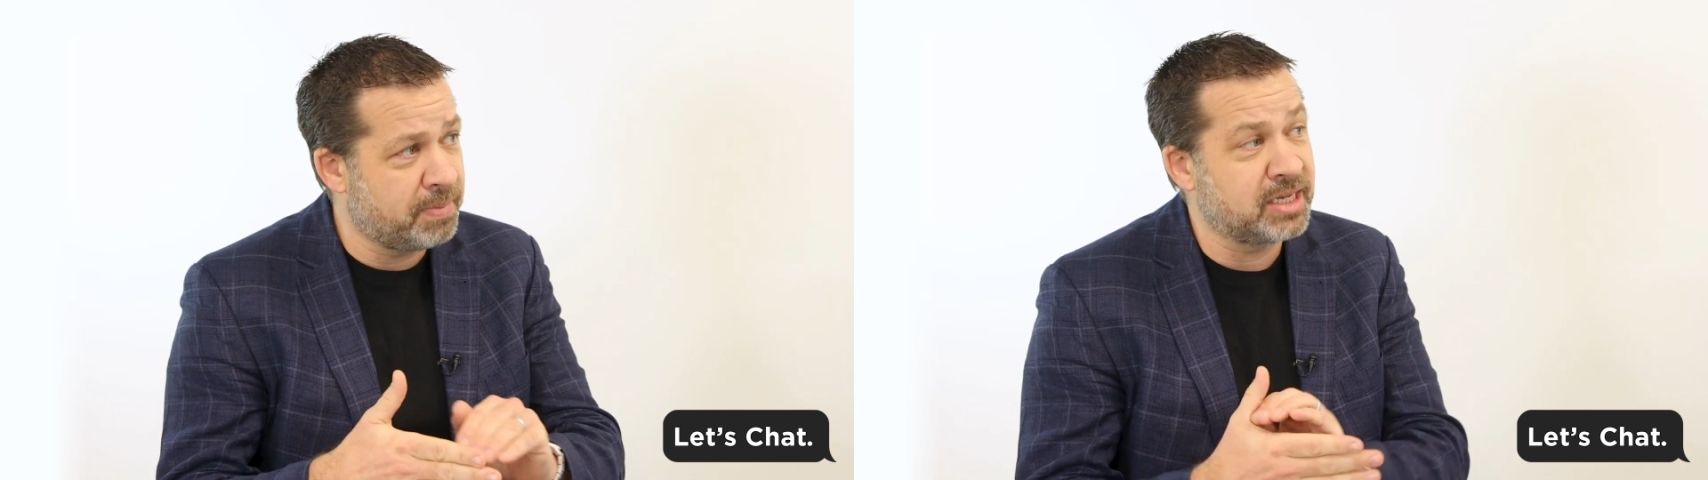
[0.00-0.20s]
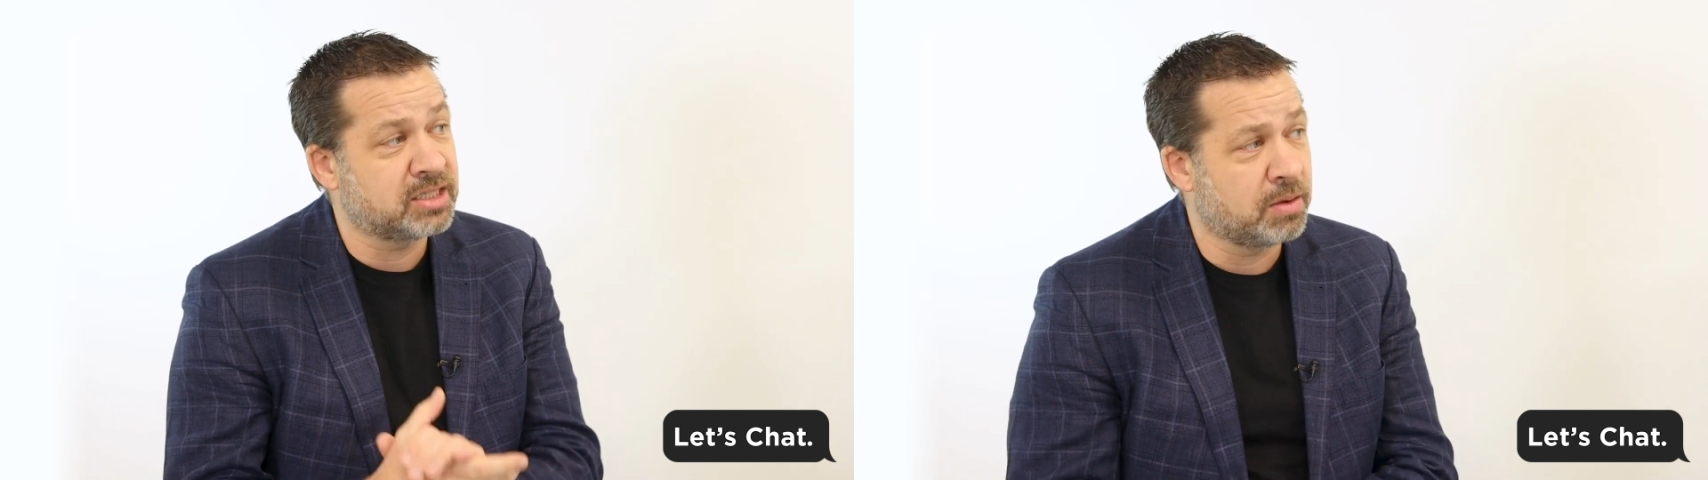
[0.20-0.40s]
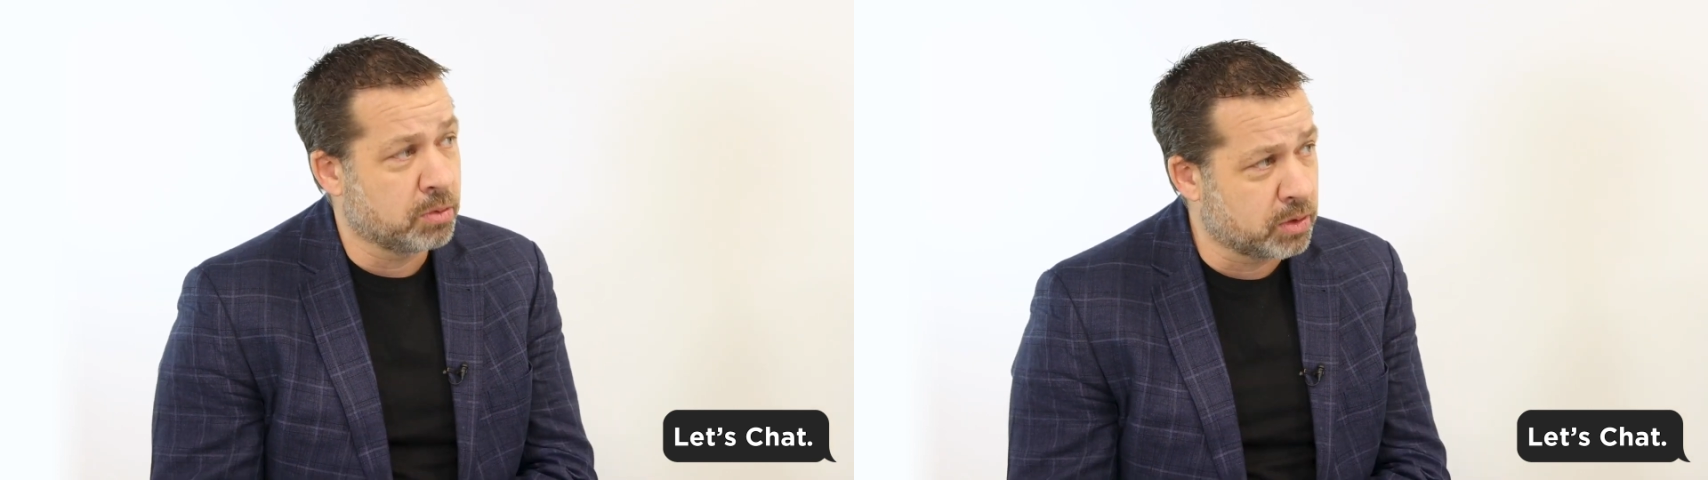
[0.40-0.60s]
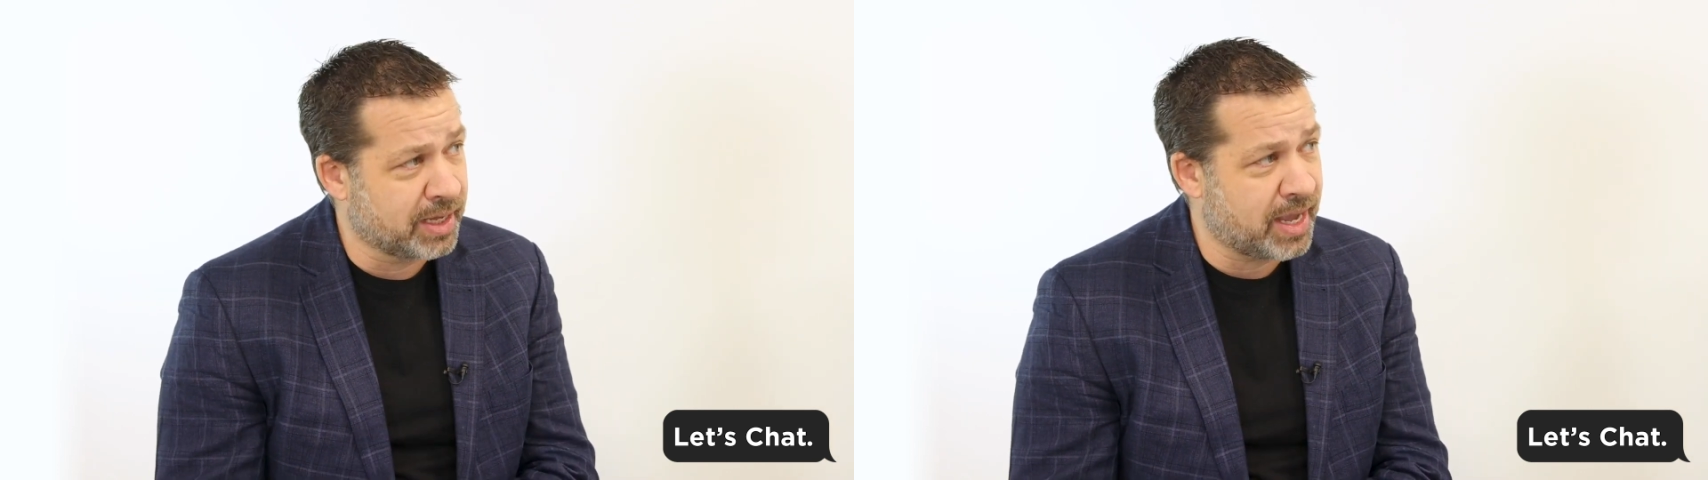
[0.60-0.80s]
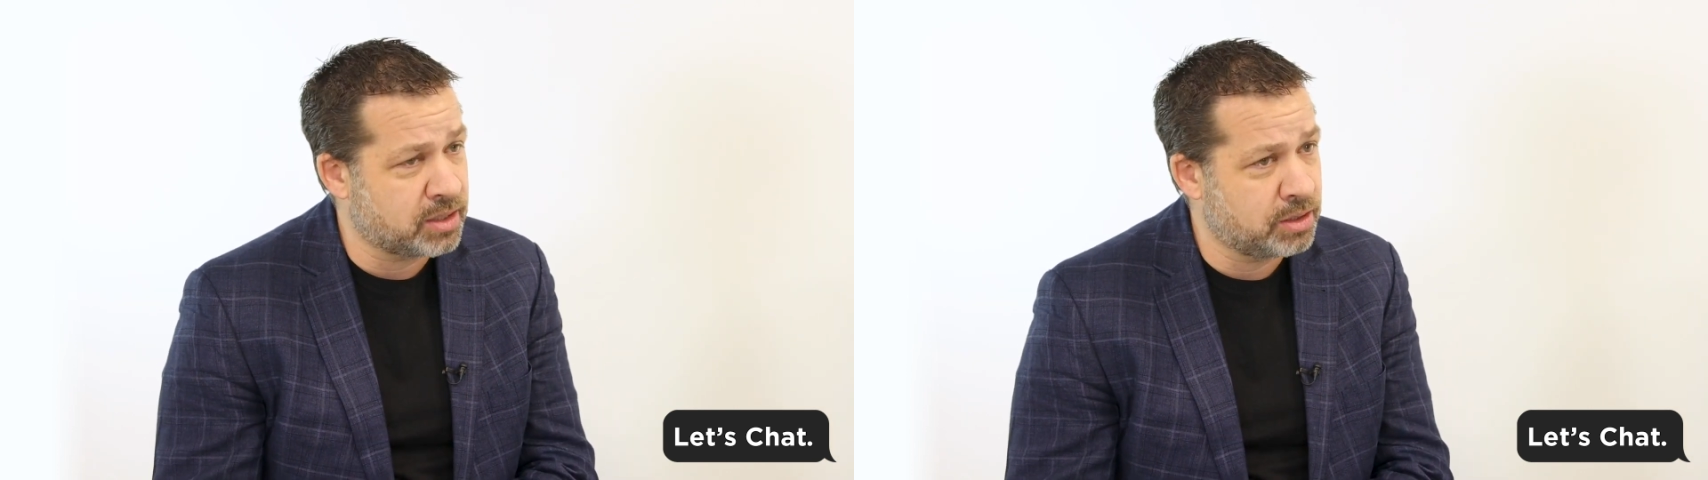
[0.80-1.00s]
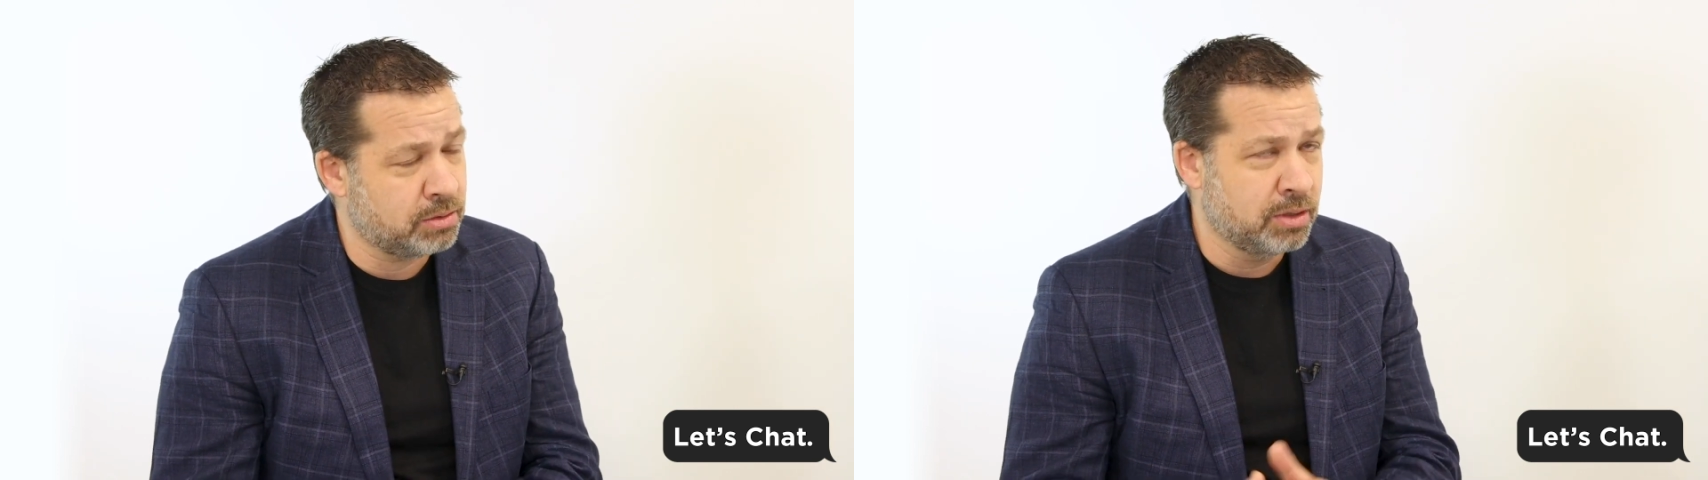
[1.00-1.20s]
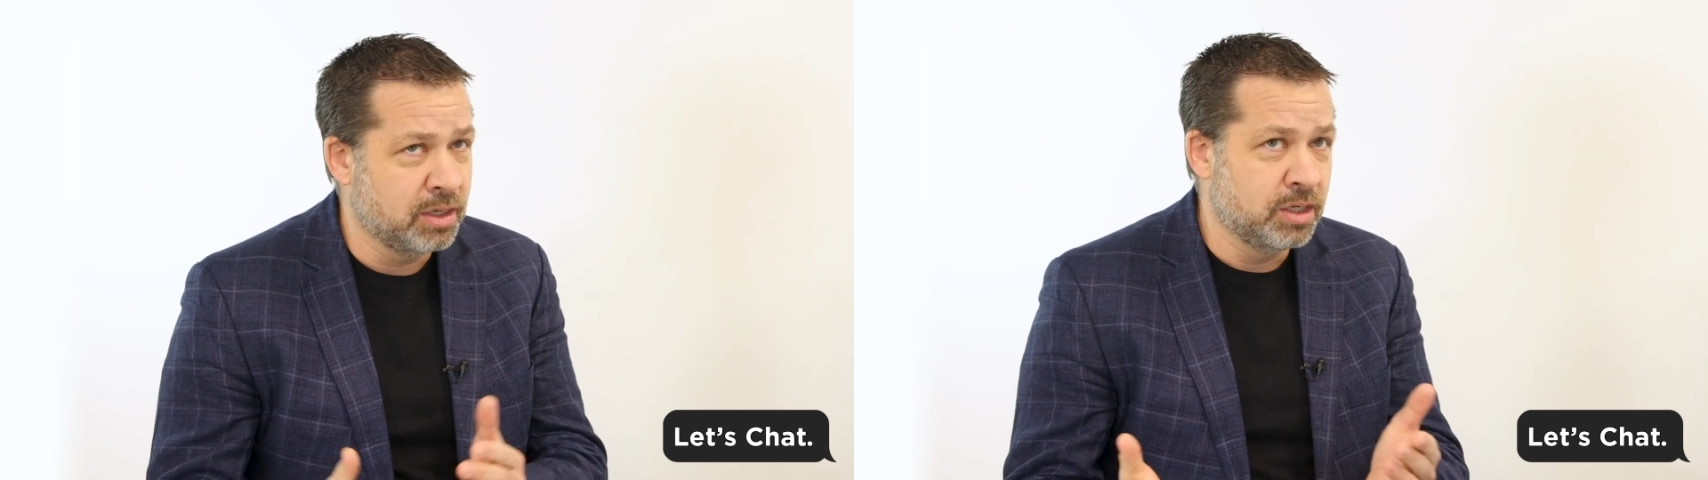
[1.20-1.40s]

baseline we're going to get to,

● What to do: In your reply, every line of the material should appear exactly as written, and no picture should.

● Completed task:
[0.00-0.20s]
[0.20-0.40s]
[0.40-0.60s]
[0.60-0.80s]
[0.80-1.00s]
[1.00-1.20s]
[1.20-1.40s]

baseline we're going to get to,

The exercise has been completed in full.